> _ACTIVITY_
Go through the data and report each line that holds the string "they".

=== Section Start ===

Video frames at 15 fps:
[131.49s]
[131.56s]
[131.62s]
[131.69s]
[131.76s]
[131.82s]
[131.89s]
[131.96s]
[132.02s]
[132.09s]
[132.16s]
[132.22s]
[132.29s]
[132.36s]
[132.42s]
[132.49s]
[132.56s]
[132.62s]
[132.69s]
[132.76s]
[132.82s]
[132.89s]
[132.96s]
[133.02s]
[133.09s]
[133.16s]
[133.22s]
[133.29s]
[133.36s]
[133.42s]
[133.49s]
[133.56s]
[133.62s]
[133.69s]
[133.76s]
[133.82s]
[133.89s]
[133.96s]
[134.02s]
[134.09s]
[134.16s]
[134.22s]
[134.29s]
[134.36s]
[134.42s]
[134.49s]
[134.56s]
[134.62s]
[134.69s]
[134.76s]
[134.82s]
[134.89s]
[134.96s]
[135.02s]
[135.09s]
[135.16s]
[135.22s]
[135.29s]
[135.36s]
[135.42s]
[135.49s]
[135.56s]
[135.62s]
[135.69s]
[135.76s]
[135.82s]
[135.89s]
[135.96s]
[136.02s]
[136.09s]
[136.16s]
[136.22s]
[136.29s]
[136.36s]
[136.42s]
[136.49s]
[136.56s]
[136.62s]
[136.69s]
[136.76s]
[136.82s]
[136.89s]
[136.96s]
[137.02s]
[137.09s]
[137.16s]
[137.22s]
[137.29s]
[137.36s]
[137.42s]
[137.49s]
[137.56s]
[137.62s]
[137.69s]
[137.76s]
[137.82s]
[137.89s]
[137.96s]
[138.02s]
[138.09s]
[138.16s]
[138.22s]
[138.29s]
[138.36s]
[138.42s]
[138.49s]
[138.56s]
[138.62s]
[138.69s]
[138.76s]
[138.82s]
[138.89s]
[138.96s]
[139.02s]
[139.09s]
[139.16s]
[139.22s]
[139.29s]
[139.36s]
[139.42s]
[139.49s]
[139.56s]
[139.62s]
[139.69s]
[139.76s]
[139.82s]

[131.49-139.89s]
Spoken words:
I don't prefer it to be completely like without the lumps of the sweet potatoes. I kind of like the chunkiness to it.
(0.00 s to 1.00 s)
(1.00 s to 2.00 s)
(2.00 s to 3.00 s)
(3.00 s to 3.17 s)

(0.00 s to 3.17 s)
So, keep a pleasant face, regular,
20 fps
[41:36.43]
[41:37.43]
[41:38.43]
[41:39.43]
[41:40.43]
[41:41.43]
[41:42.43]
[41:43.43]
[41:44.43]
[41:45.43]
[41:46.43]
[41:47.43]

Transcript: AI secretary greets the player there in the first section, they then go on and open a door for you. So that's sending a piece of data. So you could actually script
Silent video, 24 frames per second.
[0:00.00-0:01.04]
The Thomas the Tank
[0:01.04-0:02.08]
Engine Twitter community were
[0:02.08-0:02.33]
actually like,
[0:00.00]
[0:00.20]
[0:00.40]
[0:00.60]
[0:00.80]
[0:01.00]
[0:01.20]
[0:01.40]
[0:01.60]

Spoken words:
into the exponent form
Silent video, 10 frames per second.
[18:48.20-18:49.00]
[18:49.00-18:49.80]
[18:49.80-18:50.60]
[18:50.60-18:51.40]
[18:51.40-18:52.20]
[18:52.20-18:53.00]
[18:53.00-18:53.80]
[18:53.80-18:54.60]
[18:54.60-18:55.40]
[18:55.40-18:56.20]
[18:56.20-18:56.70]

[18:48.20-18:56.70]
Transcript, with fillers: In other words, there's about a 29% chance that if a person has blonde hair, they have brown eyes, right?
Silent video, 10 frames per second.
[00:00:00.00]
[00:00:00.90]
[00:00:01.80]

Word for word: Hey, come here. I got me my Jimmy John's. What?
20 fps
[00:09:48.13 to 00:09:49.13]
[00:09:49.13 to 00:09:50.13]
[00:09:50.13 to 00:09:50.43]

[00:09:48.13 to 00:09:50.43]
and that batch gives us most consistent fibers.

=== Section End ===

> _YOUR SOLUTION_
Transcript: AI secretary greets the player there in the first section, they then go on and open a door for you. So that's sending a piece of data. So you could actually script
Transcript, with fillers: In other words, there's about a 29% chance that if a person has blonde hair, they have brown eyes, right?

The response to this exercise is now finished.